Kybalt sees himself as the city's gate and guardian both. He allows none to tread upon him that are not gracious guests or exemplary inhabitants. In the one and only siege of Jornu, Kybalt inflicted more deaths on its enemies than even the star-sicknesses.

He loathes his half-sister Skurma. It would take a threat to the city itself for him to consider treating with any agent of hers.


The gentle daughter of Abuo and Lomizelc. Like her father she accepts everyone into her graces.

Skurma is a cistern, in the same way that a lake is a sort of puddle - a great inundated cavity below Jornu's surface, sucking up rain and sticking her well-fingers into its plazas. She is a graveyard too - a recycler of the dead, processing them back into base nutrients and expelling them onto gardens or as edible slop. In her depths she shelters monsters and leviathans of the old world, loathe to let a single piece of it slip away.

The undead are a novelty to her - a terrifying alien menace to the rest of Jornu. She's become preoccupied as of late with attempting to revive corpses drowned in her water, or devoured by her charges. When death has died, she reasons, all will be reconciled.


A broad road, bulging along its middle, that winds through the whole of Jornu. Ukasil is the child of all six of the Quartermasters (don't worry about how that works, the gods don't follow the bio-logic of gametes). They are a responsive god, responding to foot traffic as though it were prayers, snaking and shifting the layout of the city through its interstices to maximize the efficiency of its throughput. This is a gameable system, and priest-gangs will often press passers-by to commit a quota of marching through their territory as a practical show of dominance that will serve to centralize and nexusize their holdings.
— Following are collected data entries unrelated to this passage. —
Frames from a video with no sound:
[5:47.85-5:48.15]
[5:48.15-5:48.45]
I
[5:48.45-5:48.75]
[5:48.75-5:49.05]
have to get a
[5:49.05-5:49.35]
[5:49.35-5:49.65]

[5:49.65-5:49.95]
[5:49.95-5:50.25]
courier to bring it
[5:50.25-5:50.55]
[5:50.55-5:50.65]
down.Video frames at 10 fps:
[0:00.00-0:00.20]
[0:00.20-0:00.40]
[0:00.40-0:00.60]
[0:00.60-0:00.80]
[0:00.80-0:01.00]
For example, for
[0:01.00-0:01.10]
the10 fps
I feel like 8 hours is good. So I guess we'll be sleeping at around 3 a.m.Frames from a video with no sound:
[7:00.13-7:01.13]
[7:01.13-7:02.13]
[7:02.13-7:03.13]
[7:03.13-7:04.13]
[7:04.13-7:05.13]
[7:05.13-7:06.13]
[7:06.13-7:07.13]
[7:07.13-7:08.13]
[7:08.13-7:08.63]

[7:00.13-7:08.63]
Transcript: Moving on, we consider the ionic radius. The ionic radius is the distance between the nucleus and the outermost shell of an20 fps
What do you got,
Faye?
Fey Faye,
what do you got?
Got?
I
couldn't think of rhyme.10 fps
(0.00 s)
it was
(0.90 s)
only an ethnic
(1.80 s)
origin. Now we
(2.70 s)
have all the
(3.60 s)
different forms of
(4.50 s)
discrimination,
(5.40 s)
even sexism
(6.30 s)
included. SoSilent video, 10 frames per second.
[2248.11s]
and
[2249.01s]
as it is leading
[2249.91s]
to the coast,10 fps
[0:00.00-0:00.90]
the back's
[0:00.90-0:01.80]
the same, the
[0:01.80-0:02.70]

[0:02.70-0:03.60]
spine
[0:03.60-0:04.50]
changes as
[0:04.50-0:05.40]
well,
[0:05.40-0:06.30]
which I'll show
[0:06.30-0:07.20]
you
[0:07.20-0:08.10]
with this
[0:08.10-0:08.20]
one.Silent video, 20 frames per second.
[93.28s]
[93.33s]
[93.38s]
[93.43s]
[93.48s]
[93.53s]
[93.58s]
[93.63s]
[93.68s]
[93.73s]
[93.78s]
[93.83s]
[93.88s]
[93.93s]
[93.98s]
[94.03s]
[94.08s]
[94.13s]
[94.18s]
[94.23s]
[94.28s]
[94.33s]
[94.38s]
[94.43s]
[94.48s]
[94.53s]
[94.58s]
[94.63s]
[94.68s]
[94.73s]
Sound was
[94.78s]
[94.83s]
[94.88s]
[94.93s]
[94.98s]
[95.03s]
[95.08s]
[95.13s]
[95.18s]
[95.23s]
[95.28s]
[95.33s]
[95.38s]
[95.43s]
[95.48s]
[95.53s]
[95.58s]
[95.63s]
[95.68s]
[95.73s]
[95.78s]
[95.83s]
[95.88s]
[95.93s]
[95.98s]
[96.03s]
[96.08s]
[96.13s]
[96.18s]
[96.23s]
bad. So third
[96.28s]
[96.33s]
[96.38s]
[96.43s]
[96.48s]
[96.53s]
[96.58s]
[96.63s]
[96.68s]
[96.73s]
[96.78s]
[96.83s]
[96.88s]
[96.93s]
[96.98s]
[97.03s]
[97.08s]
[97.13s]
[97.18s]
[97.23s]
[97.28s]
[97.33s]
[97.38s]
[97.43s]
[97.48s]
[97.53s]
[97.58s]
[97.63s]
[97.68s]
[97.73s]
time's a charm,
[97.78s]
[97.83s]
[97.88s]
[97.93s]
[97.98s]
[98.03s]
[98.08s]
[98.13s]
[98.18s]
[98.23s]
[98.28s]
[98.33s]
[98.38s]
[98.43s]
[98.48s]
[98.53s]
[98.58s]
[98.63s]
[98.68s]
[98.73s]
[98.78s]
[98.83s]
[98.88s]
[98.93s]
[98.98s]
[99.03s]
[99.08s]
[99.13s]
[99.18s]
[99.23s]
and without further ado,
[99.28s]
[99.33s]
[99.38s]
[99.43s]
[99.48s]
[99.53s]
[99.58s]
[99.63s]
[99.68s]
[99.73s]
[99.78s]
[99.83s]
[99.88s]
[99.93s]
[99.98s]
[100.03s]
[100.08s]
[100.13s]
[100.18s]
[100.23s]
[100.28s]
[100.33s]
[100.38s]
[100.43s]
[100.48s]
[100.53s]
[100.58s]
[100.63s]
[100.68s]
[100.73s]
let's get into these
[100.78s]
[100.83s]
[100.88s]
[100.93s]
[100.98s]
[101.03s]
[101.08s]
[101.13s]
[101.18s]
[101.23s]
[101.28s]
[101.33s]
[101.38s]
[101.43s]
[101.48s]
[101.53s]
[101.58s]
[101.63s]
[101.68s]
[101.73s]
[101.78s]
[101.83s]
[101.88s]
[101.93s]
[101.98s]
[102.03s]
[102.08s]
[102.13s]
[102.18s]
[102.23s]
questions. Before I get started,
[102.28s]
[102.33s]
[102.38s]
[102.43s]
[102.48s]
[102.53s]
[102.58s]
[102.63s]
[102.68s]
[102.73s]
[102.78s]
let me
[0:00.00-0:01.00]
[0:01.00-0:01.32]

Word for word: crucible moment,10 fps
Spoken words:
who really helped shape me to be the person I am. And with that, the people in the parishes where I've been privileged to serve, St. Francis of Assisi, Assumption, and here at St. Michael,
A cabaret club, and a crusader against tedium and conformity. She would not let the god-reconstruction touch her immaculately beautiful features, and so she is a gigantic decapitated head occupying a city block as surely as any apartment or office. Her golden tresses are woven by her devotees into the curtains and chandeliers of her interior. Her haunting, echoing voice provides the music for every dance.
In Tethanki's shows, by the brush of her hair and flesh, it becomes possible for features of the body to be traded. Thereby does every inhabitant of Jornu with the guts for it converge on their own ideal form, or at least the form which their original body could be traded in bits and pieces for.
As with Abuo, so too with Tethanki is there a dual pair of cults, in even deeper conflict for their closer quarters. One is a cult of surgeons and doctors, using her power of exchange for the treatment of disease and deformity, and for the ultimate perfection of the body. The other is aesthetic in nature, pursuing beauty, and the assemblage of the apex of beauty in one body, as its transcendence. When their conflict peaks, Tethanki smiles amusedly - for war can bring the best novelties of all.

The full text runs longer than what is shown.